# HOW TO COMPLETE THIS TASK
Each entry should be printed exactly, with its images omitted.

# TASK INPUT
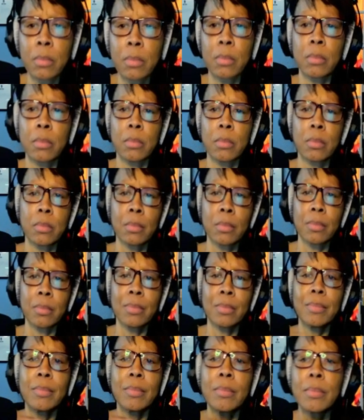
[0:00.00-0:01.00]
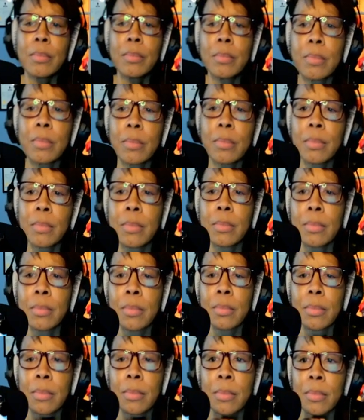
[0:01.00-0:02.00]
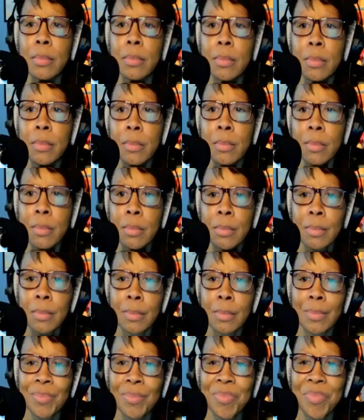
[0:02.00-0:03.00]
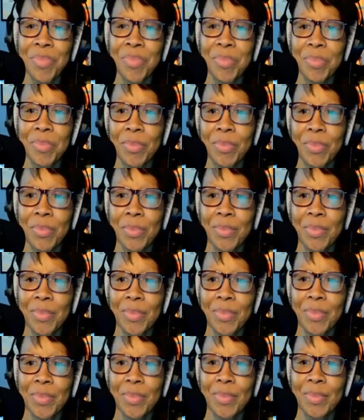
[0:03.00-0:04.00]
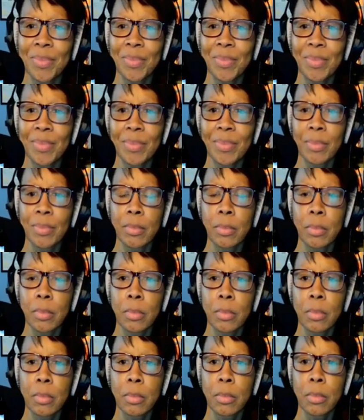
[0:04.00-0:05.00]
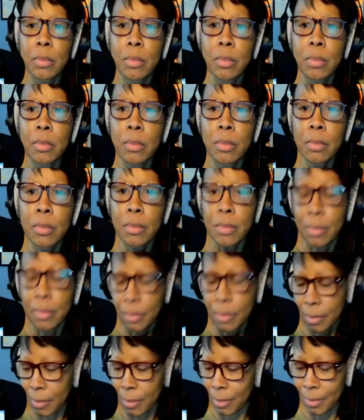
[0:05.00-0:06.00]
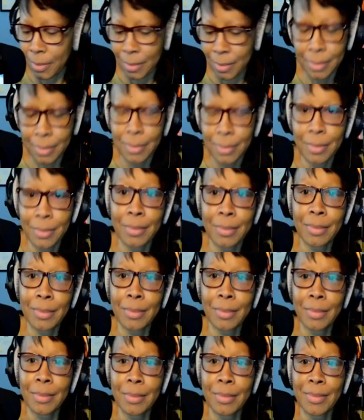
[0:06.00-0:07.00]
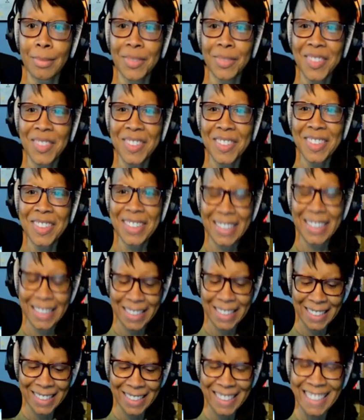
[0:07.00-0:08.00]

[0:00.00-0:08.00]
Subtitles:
(silent)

# EXERCISE ANSWER
[0:00.00-0:01.00]
[0:01.00-0:02.00]
[0:02.00-0:03.00]
[0:03.00-0:04.00]
[0:04.00-0:05.00]
[0:05.00-0:06.00]
[0:06.00-0:07.00]
[0:07.00-0:08.00]

[0:00.00-0:08.00]
Subtitles:
(silent)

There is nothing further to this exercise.